** Work to complete **
Give back each record precisely, pictures excluded.
*** Records for the exercise ***
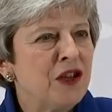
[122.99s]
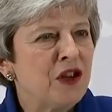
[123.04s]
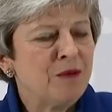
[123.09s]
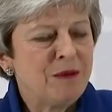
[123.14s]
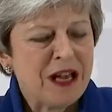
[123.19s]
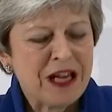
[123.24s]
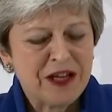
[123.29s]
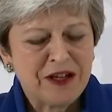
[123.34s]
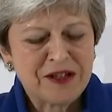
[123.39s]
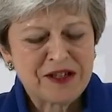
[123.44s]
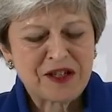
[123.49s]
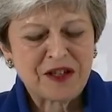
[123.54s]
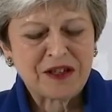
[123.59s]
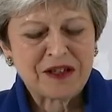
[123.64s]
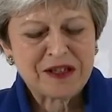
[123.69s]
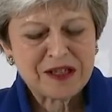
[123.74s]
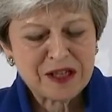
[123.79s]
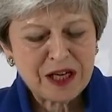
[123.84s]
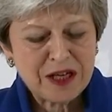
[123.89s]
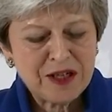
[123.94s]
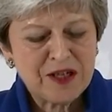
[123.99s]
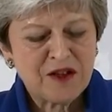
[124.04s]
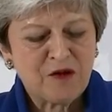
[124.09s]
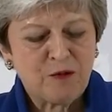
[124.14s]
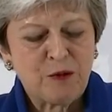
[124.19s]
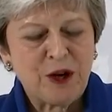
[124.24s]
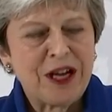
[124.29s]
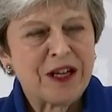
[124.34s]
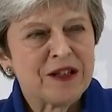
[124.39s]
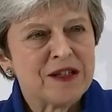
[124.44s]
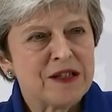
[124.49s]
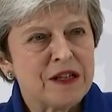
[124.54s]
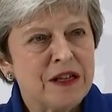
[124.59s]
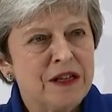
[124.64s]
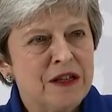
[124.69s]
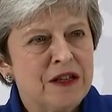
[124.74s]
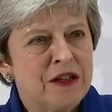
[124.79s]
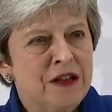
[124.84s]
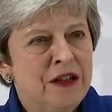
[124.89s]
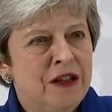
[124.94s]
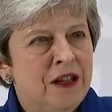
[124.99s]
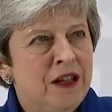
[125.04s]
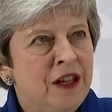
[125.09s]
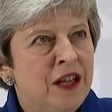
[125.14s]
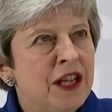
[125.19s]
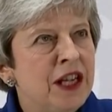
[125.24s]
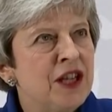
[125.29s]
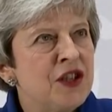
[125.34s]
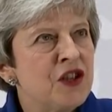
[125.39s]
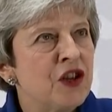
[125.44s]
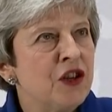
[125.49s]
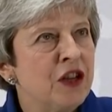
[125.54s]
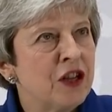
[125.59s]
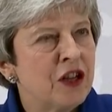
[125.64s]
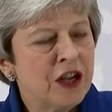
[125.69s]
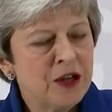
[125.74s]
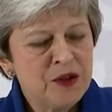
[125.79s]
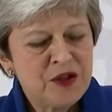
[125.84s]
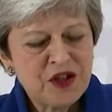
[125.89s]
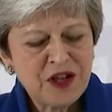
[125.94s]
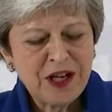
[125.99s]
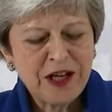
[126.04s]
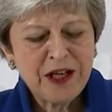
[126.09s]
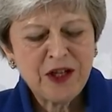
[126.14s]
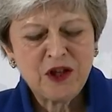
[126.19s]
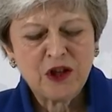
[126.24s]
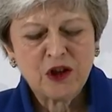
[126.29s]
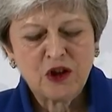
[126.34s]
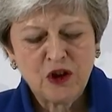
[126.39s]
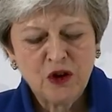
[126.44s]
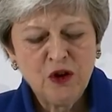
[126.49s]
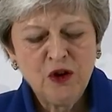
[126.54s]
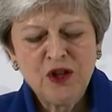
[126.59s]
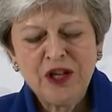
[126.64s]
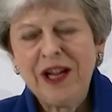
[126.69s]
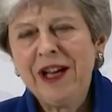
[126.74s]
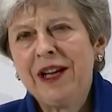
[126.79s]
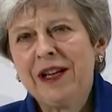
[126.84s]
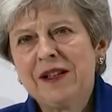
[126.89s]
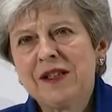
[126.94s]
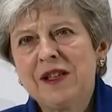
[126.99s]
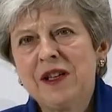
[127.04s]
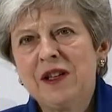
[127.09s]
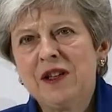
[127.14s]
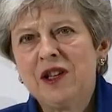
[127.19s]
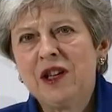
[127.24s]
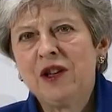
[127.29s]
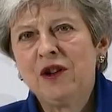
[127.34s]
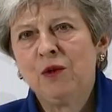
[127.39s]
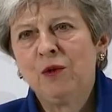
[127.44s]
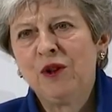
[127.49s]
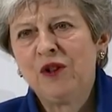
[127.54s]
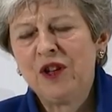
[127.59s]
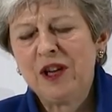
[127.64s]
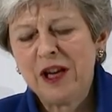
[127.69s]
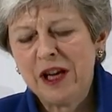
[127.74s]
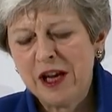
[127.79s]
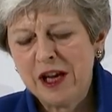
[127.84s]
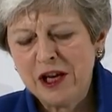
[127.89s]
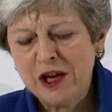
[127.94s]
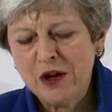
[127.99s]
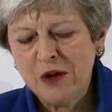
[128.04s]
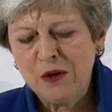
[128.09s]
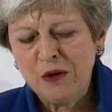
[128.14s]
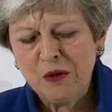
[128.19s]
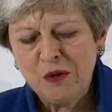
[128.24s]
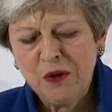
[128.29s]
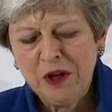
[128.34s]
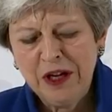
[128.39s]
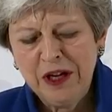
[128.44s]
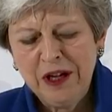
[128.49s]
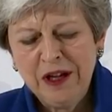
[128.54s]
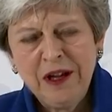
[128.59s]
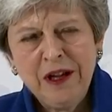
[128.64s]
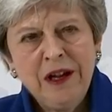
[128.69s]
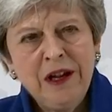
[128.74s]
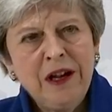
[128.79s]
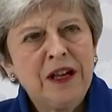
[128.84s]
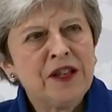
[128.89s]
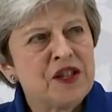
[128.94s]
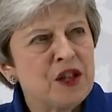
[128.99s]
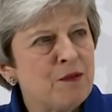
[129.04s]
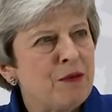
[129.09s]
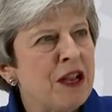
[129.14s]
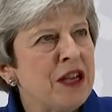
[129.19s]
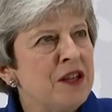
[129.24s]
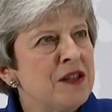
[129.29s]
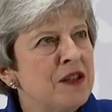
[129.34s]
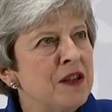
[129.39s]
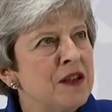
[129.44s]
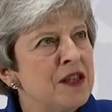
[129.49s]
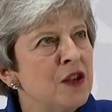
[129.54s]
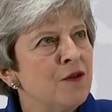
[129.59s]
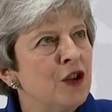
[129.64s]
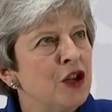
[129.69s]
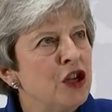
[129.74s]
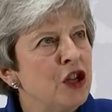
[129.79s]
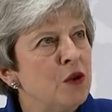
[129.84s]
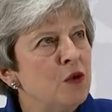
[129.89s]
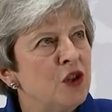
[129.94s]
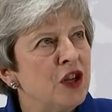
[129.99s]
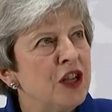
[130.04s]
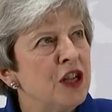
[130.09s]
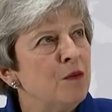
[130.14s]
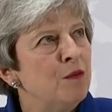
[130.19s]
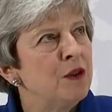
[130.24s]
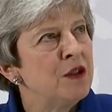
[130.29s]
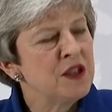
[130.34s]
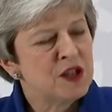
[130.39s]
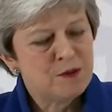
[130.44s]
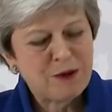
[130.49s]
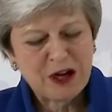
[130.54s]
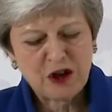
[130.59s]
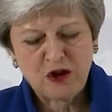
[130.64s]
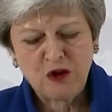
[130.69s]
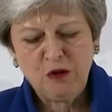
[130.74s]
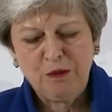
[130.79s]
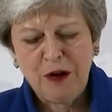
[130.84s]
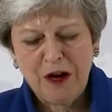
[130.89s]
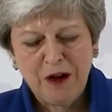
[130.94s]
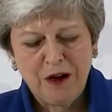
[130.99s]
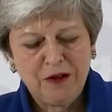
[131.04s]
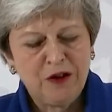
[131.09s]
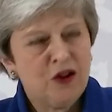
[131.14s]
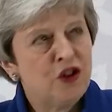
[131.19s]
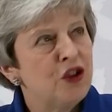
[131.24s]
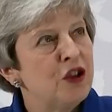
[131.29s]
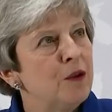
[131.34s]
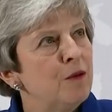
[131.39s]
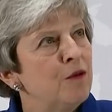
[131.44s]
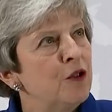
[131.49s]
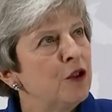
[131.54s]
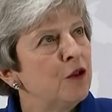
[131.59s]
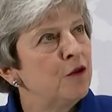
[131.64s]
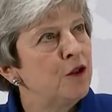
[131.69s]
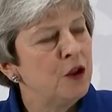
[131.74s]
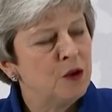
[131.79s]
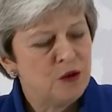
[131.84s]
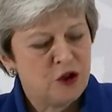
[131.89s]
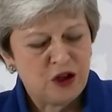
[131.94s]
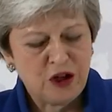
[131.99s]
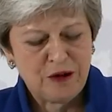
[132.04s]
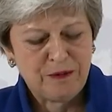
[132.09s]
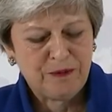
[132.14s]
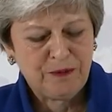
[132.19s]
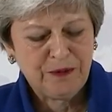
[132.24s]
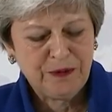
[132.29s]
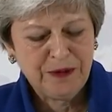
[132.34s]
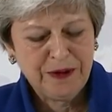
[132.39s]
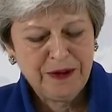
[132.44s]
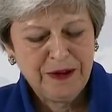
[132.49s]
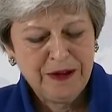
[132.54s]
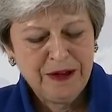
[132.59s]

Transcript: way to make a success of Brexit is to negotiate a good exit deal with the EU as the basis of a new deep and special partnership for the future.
*** End of Records for the exercise ***
** Finished exercise **
[122.99s]
[123.04s]
[123.09s]
[123.14s]
[123.19s]
[123.24s]
[123.29s]
[123.34s]
[123.39s]
[123.44s]
[123.49s]
[123.54s]
[123.59s]
[123.64s]
[123.69s]
[123.74s]
[123.79s]
[123.84s]
[123.89s]
[123.94s]
[123.99s]
[124.04s]
[124.09s]
[124.14s]
[124.19s]
[124.24s]
[124.29s]
[124.34s]
[124.39s]
[124.44s]
[124.49s]
[124.54s]
[124.59s]
[124.64s]
[124.69s]
[124.74s]
[124.79s]
[124.84s]
[124.89s]
[124.94s]
[124.99s]
[125.04s]
[125.09s]
[125.14s]
[125.19s]
[125.24s]
[125.29s]
[125.34s]
[125.39s]
[125.44s]
[125.49s]
[125.54s]
[125.59s]
[125.64s]
[125.69s]
[125.74s]
[125.79s]
[125.84s]
[125.89s]
[125.94s]
[125.99s]
[126.04s]
[126.09s]
[126.14s]
[126.19s]
[126.24s]
[126.29s]
[126.34s]
[126.39s]
[126.44s]
[126.49s]
[126.54s]
[126.59s]
[126.64s]
[126.69s]
[126.74s]
[126.79s]
[126.84s]
[126.89s]
[126.94s]
[126.99s]
[127.04s]
[127.09s]
[127.14s]
[127.19s]
[127.24s]
[127.29s]
[127.34s]
[127.39s]
[127.44s]
[127.49s]
[127.54s]
[127.59s]
[127.64s]
[127.69s]
[127.74s]
[127.79s]
[127.84s]
[127.89s]
[127.94s]
[127.99s]
[128.04s]
[128.09s]
[128.14s]
[128.19s]
[128.24s]
[128.29s]
[128.34s]
[128.39s]
[128.44s]
[128.49s]
[128.54s]
[128.59s]
[128.64s]
[128.69s]
[128.74s]
[128.79s]
[128.84s]
[128.89s]
[128.94s]
[128.99s]
[129.04s]
[129.09s]
[129.14s]
[129.19s]
[129.24s]
[129.29s]
[129.34s]
[129.39s]
[129.44s]
[129.49s]
[129.54s]
[129.59s]
[129.64s]
[129.69s]
[129.74s]
[129.79s]
[129.84s]
[129.89s]
[129.94s]
[129.99s]
[130.04s]
[130.09s]
[130.14s]
[130.19s]
[130.24s]
[130.29s]
[130.34s]
[130.39s]
[130.44s]
[130.49s]
[130.54s]
[130.59s]
[130.64s]
[130.69s]
[130.74s]
[130.79s]
[130.84s]
[130.89s]
[130.94s]
[130.99s]
[131.04s]
[131.09s]
[131.14s]
[131.19s]
[131.24s]
[131.29s]
[131.34s]
[131.39s]
[131.44s]
[131.49s]
[131.54s]
[131.59s]
[131.64s]
[131.69s]
[131.74s]
[131.79s]
[131.84s]
[131.89s]
[131.94s]
[131.99s]
[132.04s]
[132.09s]
[132.14s]
[132.19s]
[132.24s]
[132.29s]
[132.34s]
[132.39s]
[132.44s]
[132.49s]
[132.54s]
[132.59s]

Transcript: way to make a success of Brexit is to negotiate a good exit deal with the EU as the basis of a new deep and special partnership for the future.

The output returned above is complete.